One of the main uses for 10 Gigabit Ethernet is as a backbone to your business. Several clients may be connected via Gigabit Ethernet to a switch, but the data connection to your server room could be upgraded to 10 Gigabit Ethernet. This relieves pressure and speeds up access to critical services around your company.

Installing 10 Gigabit Ethernet in the right locations, then, can work to alleviate bottlenecks and give a perceived speed boost to your computers. It’s sensible to monitor your network and work out where crunch points are, so that you can plan where to install 10 Gigabit Ethernet.

Server applications

While general computers may not be able to use a full 10 Gigabit Ethernet, a server may be able to. As a server is often a focal point on a network, a single Gigabit Ethernet connection may not be enough. One solution, in the past, was to combine multiple Gigabit Ethernet ports together to increase bandwidth; a technical solution that isn’t perfect and requires support from the switch that the server is connected to.

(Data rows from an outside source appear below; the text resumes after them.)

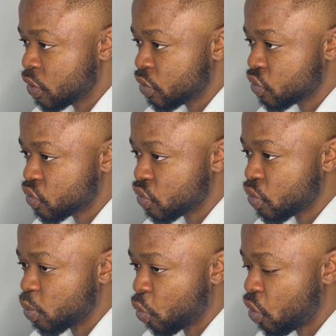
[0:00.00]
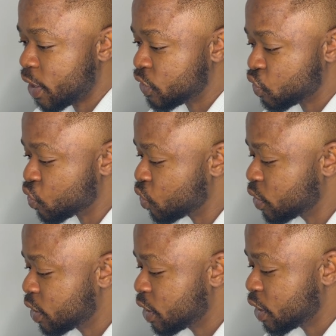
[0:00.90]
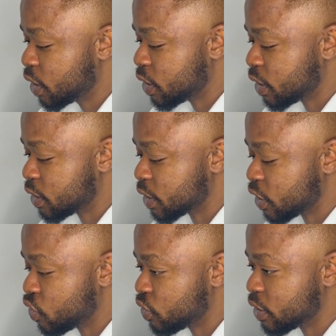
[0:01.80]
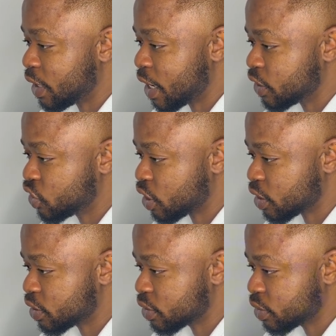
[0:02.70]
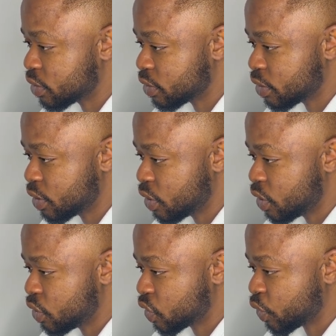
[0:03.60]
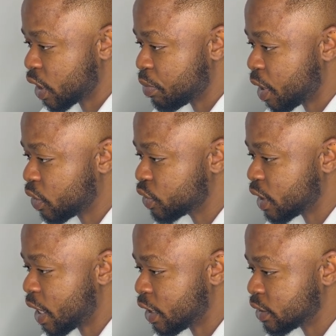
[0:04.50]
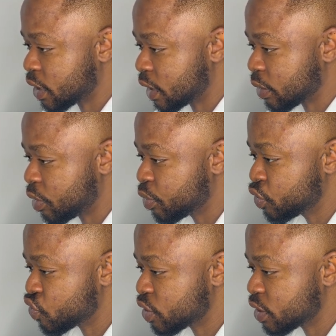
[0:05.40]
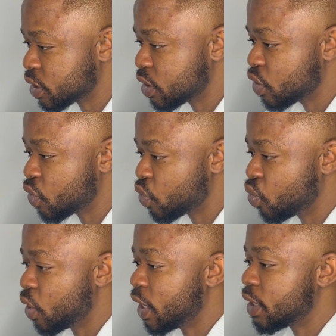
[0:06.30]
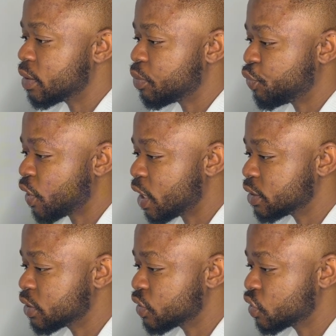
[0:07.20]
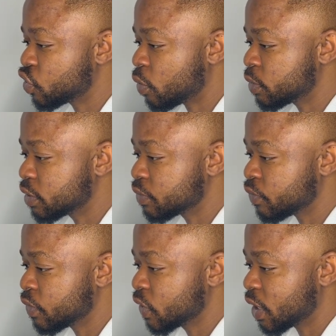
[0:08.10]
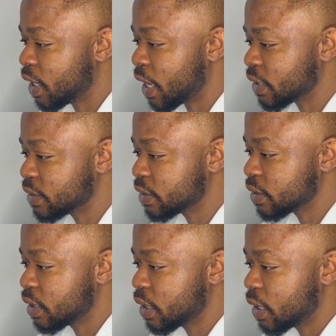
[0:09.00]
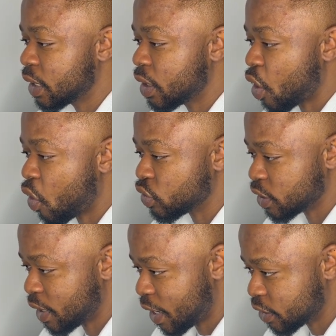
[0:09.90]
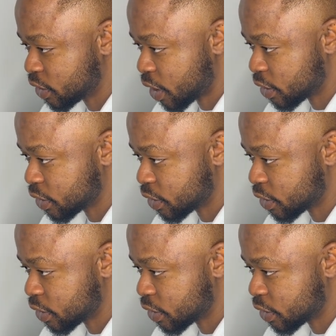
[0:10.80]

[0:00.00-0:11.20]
So what I do is I use the line chart. So when I mark with the line chart, I'm able to see where price stopped last on the line chart.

Upgrading core servers to use 10 Gigabit Ethernet, such as with the ASUS XG-C100C network card, can alleviate server problems and increase connection speeds for your computers.

What do you need for 10 Gigabit Ethernet?

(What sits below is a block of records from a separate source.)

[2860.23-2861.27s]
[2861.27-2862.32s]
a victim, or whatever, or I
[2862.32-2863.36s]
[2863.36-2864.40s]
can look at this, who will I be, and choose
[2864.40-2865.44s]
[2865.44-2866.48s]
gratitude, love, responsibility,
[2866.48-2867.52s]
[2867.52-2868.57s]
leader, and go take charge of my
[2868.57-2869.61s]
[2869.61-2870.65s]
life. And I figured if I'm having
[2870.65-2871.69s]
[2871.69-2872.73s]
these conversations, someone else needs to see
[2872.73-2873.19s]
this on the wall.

Gigabit Ethernet can run over fibre and copper cables. For the latter, Cat 6a cabling is required for the full run of 100 metres; Cat 6 cables may reach a distance of 55m, although the quality of the installation has a part to play.

For many businesses, then, the necessary cabling may already be in place. Typically, given the niche requirements of 10 Gigabit Ethernet, a switch that has a majority of Gigabit Ethernet ports, with a couple of 10 Gigabit Ethernet ports should do the job, such as the ASUS XG-U2008, will do the job.

Where cabling is Cat 6 that won’t support 10 Gigabit Ethernet, or Cat 5e cabling, there are two newer standards that still give you a speed boost: 2.5GBASE-T (2.5Gbit/s over copper cable) and 5GBASE-T (5Gbit/s over copper cable). The ASUS XG-C100C network card supports these standards, too. 10 Gigabit Ethernet is not an upgrade for all, but installed in the right locations, it can alleviate problems in an increasingly data-driven world.